Nonostante il sangue barbaro che scorre nelle sue vene le urli che sottomettersi non sia il suo destino, Ishtar cede agli ordini del suo sovrano. Lui può tutto, anche decidere della sua vita, mentre lei non può nulla. A legarla a lui tuttavia, non è il comando di un’indiscutibile autorità reale ma è il richiamo del suo cuore.

Dal primo sguardo, un sentimento forte e passionale li soggioga fino a renderli dipendenti l’uno dall’altra. Dungir è affascinante, sensuale e caparbio ma alterna con lei dolcezza a crudeltà, ricordandole il suo ruolo di schiava. Lei rappresenta per lui l’appagamento di una semplice lussuria finché una serie di eventi, cambierà tutto. Potrà mai scoprire anche lui di amarla e di volere solo lei al suo fianco? E se quando questo accadesse fosse già troppo tardi?

Questo libro è il primo di una trilogia intitolata “La rosa del deserto”, ed uscirà il prossimo 12 settembre. Devo dire che la trama mi aveva in un certo modo affascinata poiché sono sempre stata abbastanza attratta dai romanzi storici; tra l’altro l’ambientazione non comune in quella terra che un tempo era chiamata Sumeria mi ha oltremodo incuriosita ed intrigata.

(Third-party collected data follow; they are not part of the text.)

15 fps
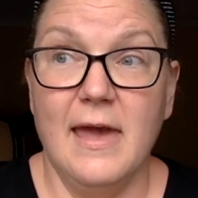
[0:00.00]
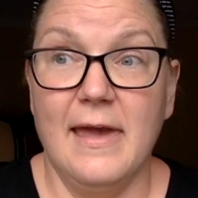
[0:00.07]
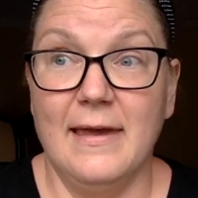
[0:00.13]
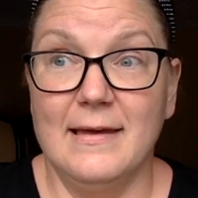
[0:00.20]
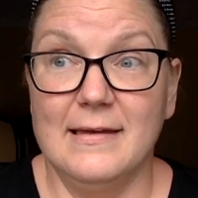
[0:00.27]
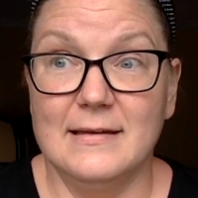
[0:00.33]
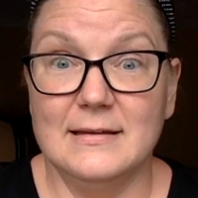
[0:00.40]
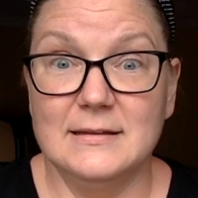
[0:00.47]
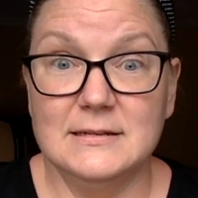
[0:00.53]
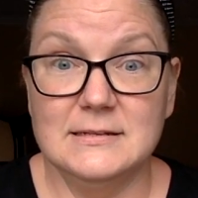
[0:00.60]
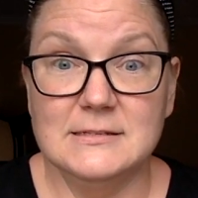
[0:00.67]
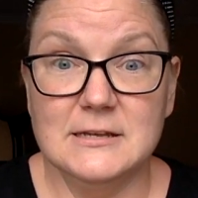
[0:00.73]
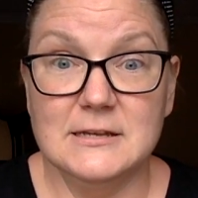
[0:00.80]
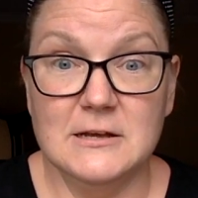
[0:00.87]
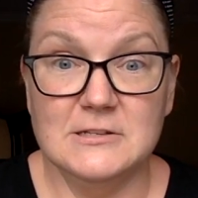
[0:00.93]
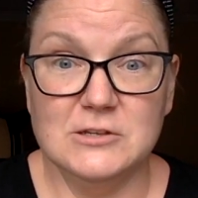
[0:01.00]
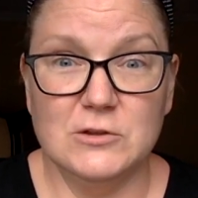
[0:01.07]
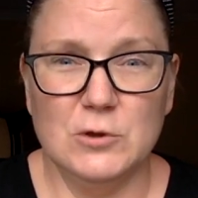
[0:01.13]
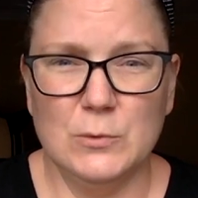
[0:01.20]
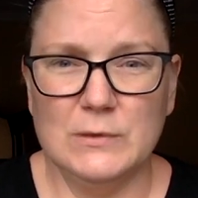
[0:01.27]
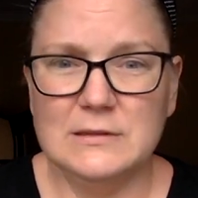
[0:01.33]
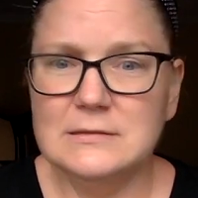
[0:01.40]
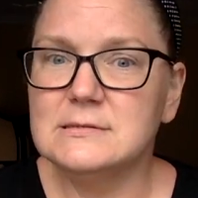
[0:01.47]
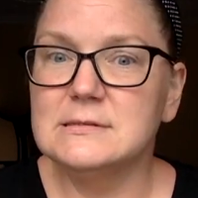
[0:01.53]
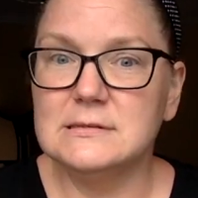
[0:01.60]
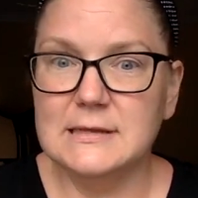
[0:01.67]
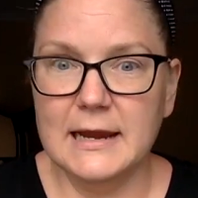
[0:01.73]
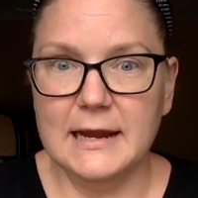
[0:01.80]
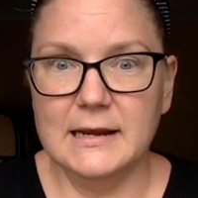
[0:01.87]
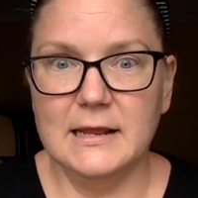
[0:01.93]
And uh, so they were a little
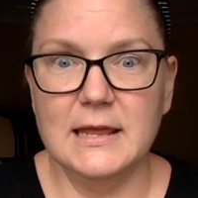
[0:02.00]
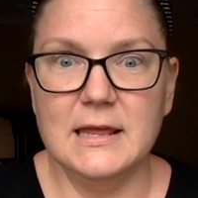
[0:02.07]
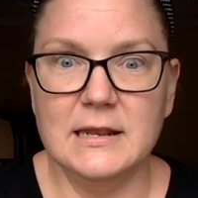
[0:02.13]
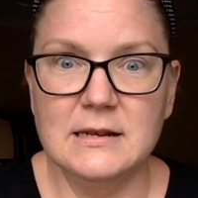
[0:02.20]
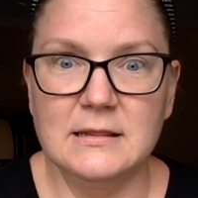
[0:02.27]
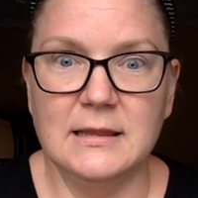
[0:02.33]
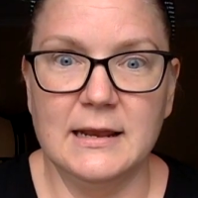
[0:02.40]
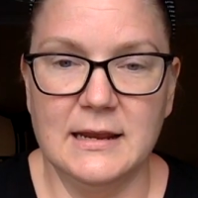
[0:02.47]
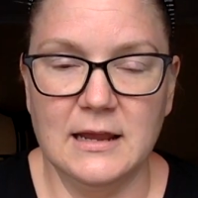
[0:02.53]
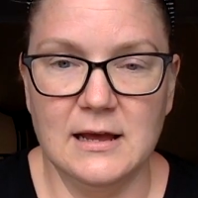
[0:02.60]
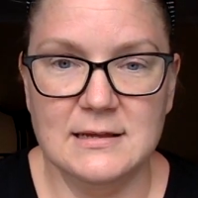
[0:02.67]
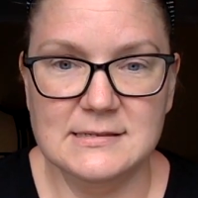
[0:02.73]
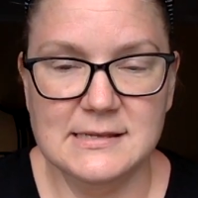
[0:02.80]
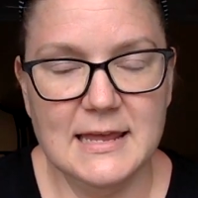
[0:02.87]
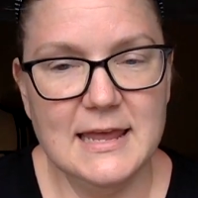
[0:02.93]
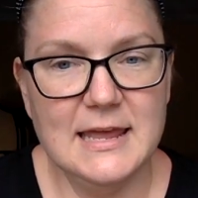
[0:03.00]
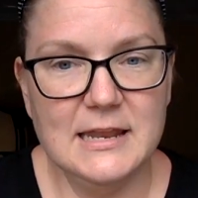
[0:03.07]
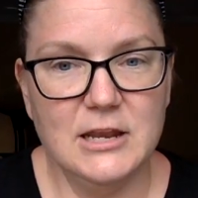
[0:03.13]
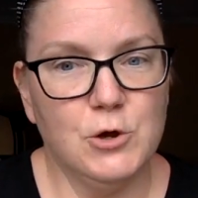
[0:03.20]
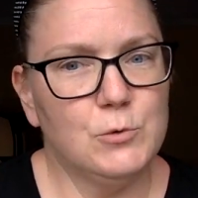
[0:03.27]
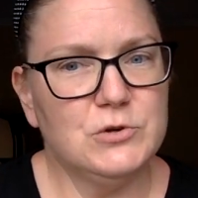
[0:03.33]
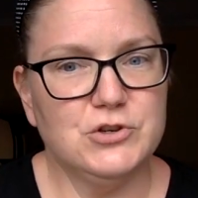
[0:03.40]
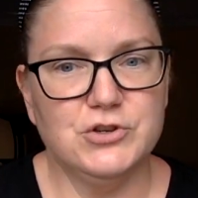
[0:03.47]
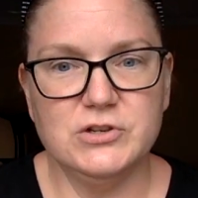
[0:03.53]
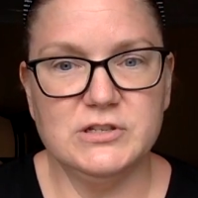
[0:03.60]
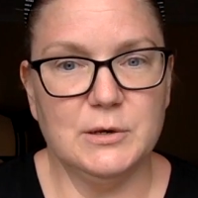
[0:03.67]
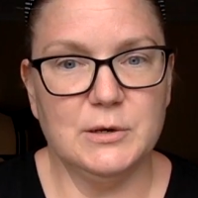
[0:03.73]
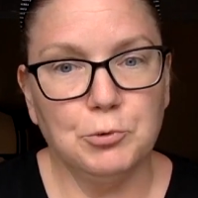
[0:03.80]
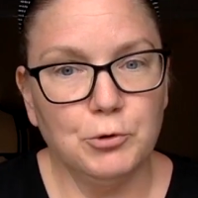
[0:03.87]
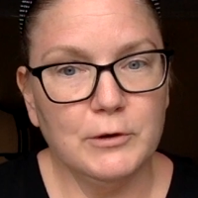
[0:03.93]
delayed in letting us in. It was just
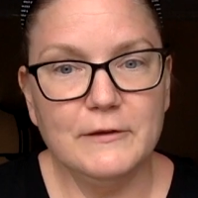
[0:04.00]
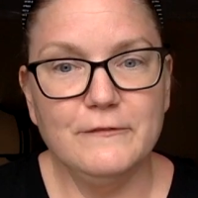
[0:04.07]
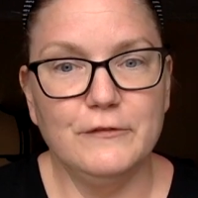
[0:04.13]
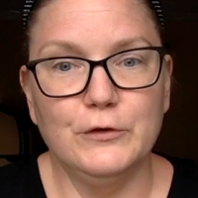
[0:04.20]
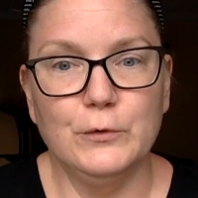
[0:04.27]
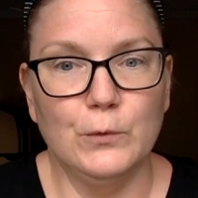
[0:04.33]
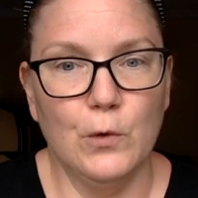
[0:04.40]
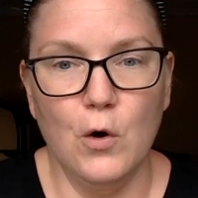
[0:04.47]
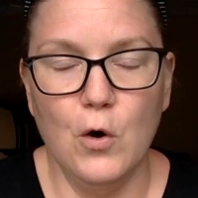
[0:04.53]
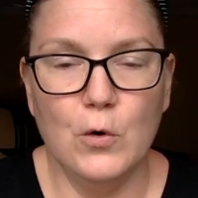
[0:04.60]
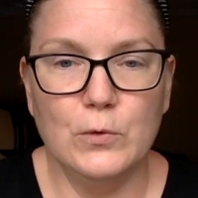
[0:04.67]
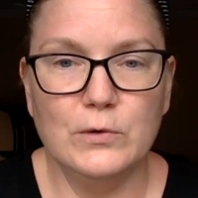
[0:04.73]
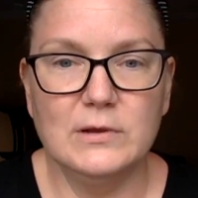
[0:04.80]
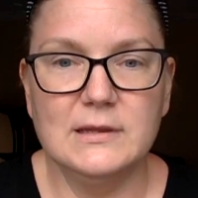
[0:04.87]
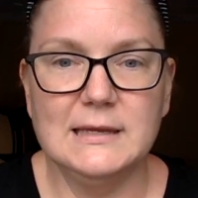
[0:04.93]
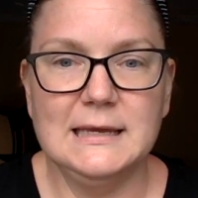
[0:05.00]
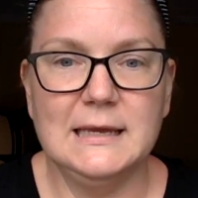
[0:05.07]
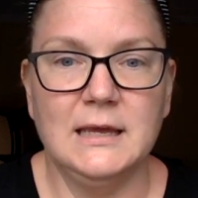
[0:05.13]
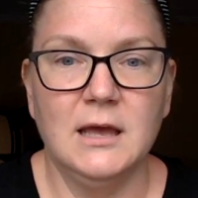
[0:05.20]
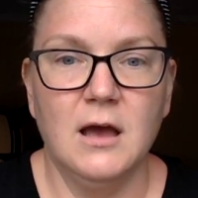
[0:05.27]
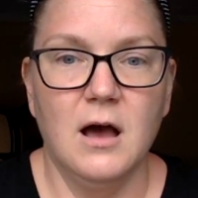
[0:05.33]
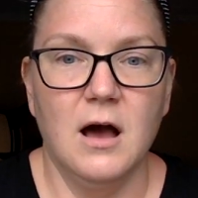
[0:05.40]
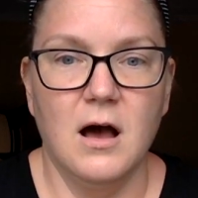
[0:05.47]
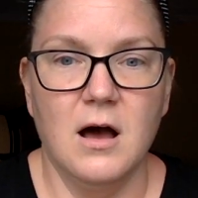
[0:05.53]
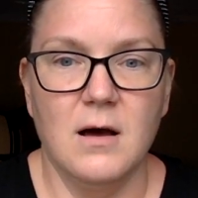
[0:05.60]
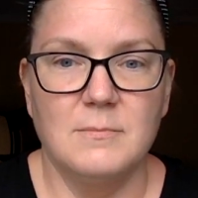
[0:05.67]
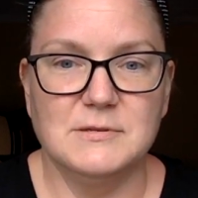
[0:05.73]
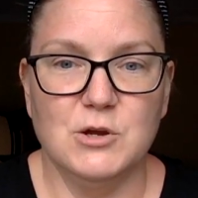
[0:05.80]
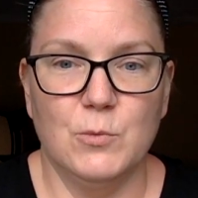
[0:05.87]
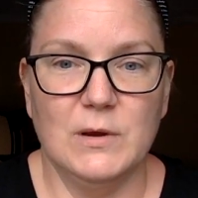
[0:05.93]
a preview only,
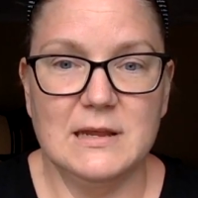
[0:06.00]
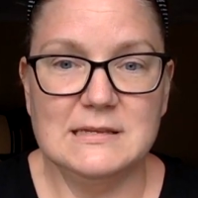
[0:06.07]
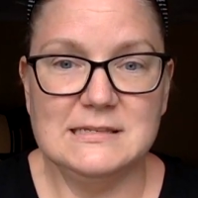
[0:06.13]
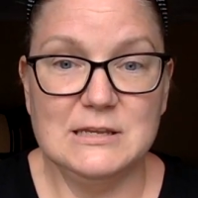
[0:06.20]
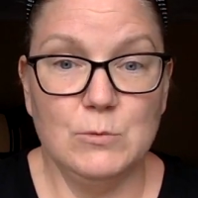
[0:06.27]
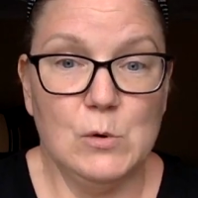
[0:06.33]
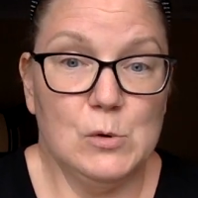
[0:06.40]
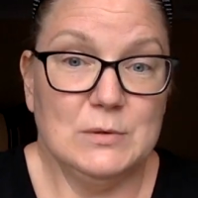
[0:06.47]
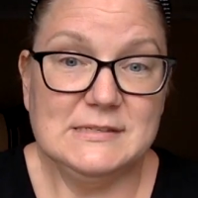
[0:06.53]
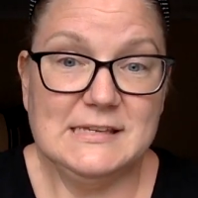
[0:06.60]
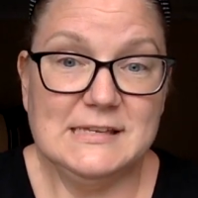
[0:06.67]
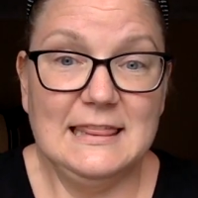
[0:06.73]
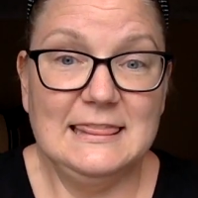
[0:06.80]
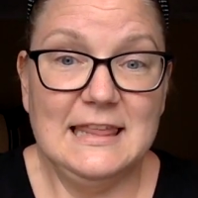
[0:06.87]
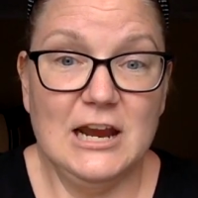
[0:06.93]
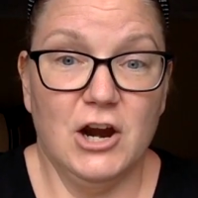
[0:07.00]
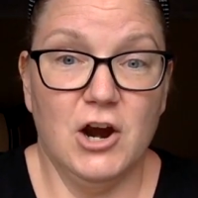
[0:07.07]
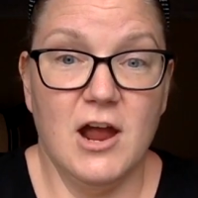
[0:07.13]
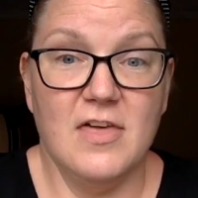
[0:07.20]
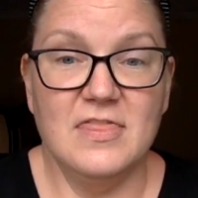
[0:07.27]
um, so we could see what was in there.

Sfortunatamente però le mie attese sono state disilluse: fin dalle prime pagine ho riscontrato una serie innumerevole di errori grammaticali che purtroppo non possono essere imputati a delle sviste o errori di battitura (il congiuntivo, questo sconosciuto!); l’utilizzo smodato delle virgole al posto del resto della punteggiatura, inoltre, rende a volte difficile la comprensione del testo.

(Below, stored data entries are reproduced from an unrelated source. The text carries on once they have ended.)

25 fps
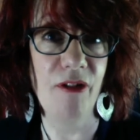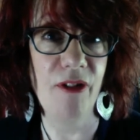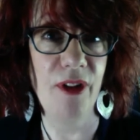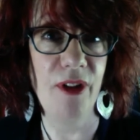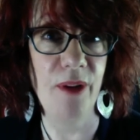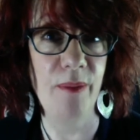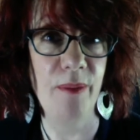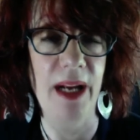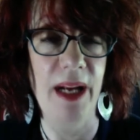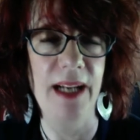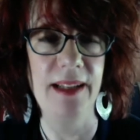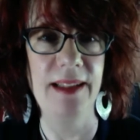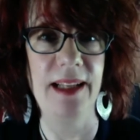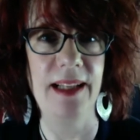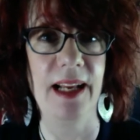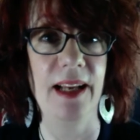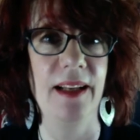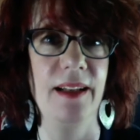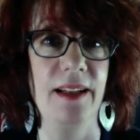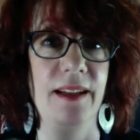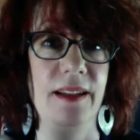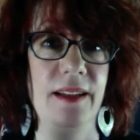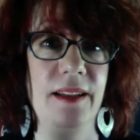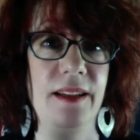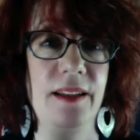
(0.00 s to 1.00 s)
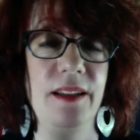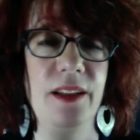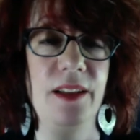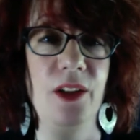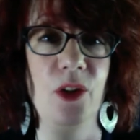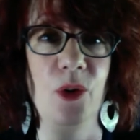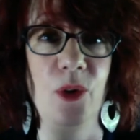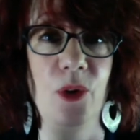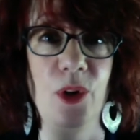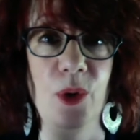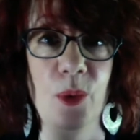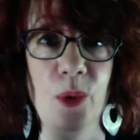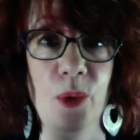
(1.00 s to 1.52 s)
And back then,
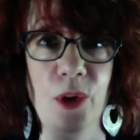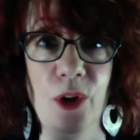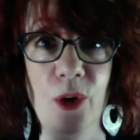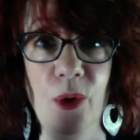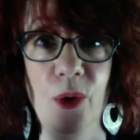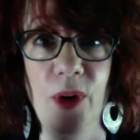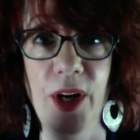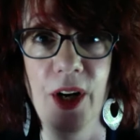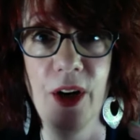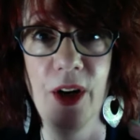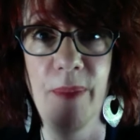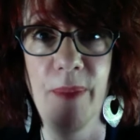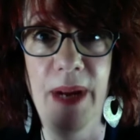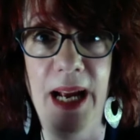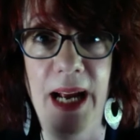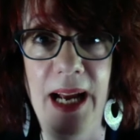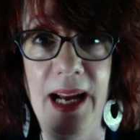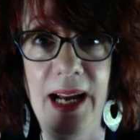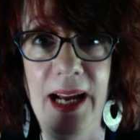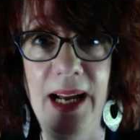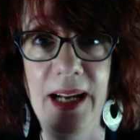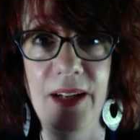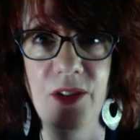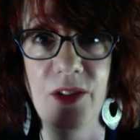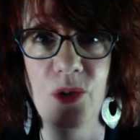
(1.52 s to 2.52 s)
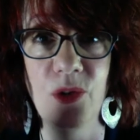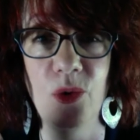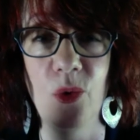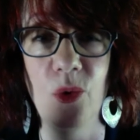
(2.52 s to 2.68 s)
there were no airbags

La storia avrebbe anche potuto essere intrigante di per sé, ma di sicuro non l’avrei sviluppata in tre volumi: in questo modo le autrici si dilungano molto su dettagli insignificanti perdendo di vista una cosa fondamentale; ovvero caratterizzare meglio i personaggi protagonisti della storia. Ishtar, secondo la storia, ha sangue barbaro nelle vene, caratteristica, questa, che dovrebbe portarla a ribellarsi con molto più vigore di quanto in realtà non faccia, dando l’impressione di essere semplicemente una di quelle damigelle svenevoli che non fanno altro che piagnucolare e farsi venire le gambe molli non appena il loro uomo le guarda. Ovviamente Dungir essendo il re detiene potere di vita e di morte sui suoi schiavi, ma mi sarei comunque aspettata un pochino più di carattere da parte di una donna che dovrebbe essere focosa, ribelle e con un carattere che non si piega agli ordini. Invece lei non fa altro che piangere e cedere alle avances del suo re non appena si ritrova in una stanza sola con lui o lui la prende tra le braccia.

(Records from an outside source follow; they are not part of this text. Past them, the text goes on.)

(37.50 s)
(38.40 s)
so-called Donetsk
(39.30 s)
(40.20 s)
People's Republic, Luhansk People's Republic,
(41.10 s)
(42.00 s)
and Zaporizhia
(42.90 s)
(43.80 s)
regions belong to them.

Lo stesso re Dungir non ha un carattere ben delineato, non ha una personalità carismatica e forte come ci si aspetterebbe da un sovrano, non riesce a prendere una decisione con la propria testa neanche quando è in gioco il suo amore per la sacerdotessa; cosa che invece mi sarei aspettata da un sovrano che spesso veniva considerato quasi un Dio. Ho dovuto aspettare fino a pagina 180 per riuscire a leggere qualcosa che avesse la parvenza di un po’ di azione; fermo restando che lei ha continuato a frignare fino a pagina 263, ovvero fino alla fine del libro.

Anche le scene di sesso le ho trovate un filino noiose e ripetitive; è vero che non necessariamente bisogna descrivere l’atto sessuale per filo e per segno, ma sono del parere che a questo punto sarebbe stato meglio non descriverlo affatto: a volte lasciare all’immaginazione del lettore quello che può succedere in un momento di passione ardente è molto meglio che descriverlo a metà e sempre nello stesso modo, rischiando quindi di diventare – ancora – noiosi.

Probabilmente leggerò gli altri due libri della saga semplicemente per cercare di capire come andrà a finire la storia; ma continuo a pensare che, tagliando tutte le parti noiose, sarebbe bastato un solo libro per raccontare la storia di Ishtar e Dungir.